Liquidity from the Fed is in reality nothing more than a loan. Liquidity is not the same as free money and the Fed will not be giving away the latter. Furthermore, liquidity is a coward. In the face of rising defaults spreading to commercial real estate, home equity loans, and even credit cards, the Fed’s attempts to add liquidity will go straight down the drain.

Although Japan was rapidly printing money, a destruction of credit was happening at a far greater pace. There was an overall contraction of credit in Japan for close to 5 consecutive years. Property values plunged for 18 consecutive years. The stock market plunged from 40,000 to 7,000. Cash was hoarded and the velocity of money collapsed. Those are classic symptoms of deflation that a proper definition incorporating both money supply and credit would readily catch. Those looking at consumer prices or monetary injections by the bank of Japan were far off the mark.

I don’t think that the consumption-based economy is ever going to recover. I feel irritated whenever I hear or read commentary complaining about housing prices dropping or remaining stagnant.

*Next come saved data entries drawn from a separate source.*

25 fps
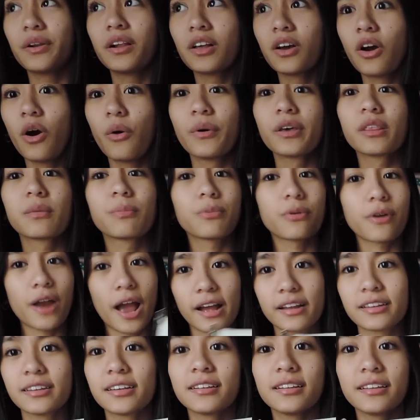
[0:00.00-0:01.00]
it'll go with
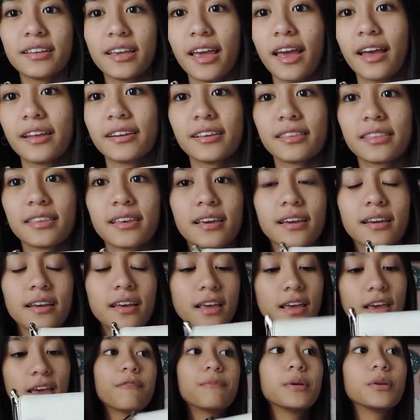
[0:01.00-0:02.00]
practically anything.
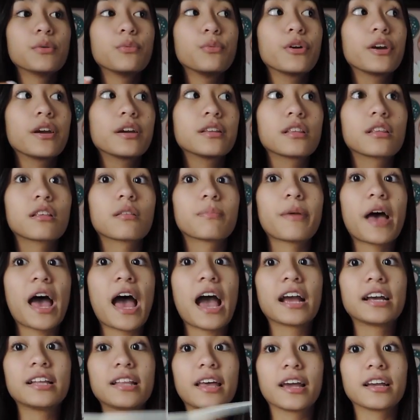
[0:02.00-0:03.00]
I've been wearing this
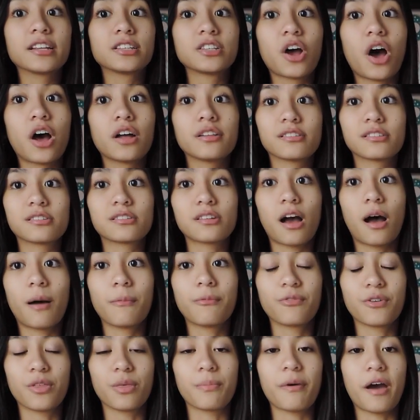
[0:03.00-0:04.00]
bag like
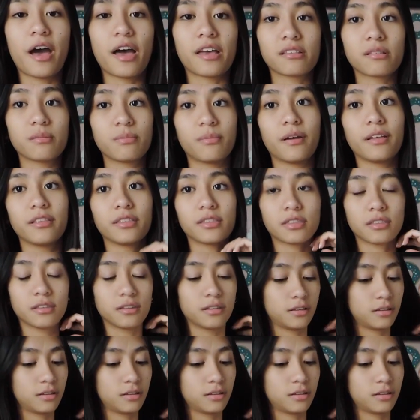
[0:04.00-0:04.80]
non-stop for the past month.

The entire crazed HELOC-and-credit-card financed boom is not coming back, and I suppose that’s bad news for the commercial banks that make their bones on mortgages. Despite this, I don’t believe that companies and people will just sit around twiddling their thumbs over the next few years.

It mostly comes down to how much the governmenet fucks things up. So far, the promised regulations of the securities industry have not gone through. I doubt they will, if only because the Democrats are going to need those campaign contributions going forward.

At some point, the Federal government is going to come to a California-style crossroads. Although ideas for new taxes have been floated, I doubt many of them will stick – especially the VAT proposal. Any new taxes that are imposed will just provide a massive boost to the Republicans, especially as jobs-creation programs prove to be hilarious failures over time.

Instead, federal programs and pay will be shaved like cheese on a grater. Either that, or the US goes to crazy town and defaults or hyper-inflates – but I really doubt either will happen. Nothing else makes sense, barring a shocking technological breakthrough followed by abnormally high growth.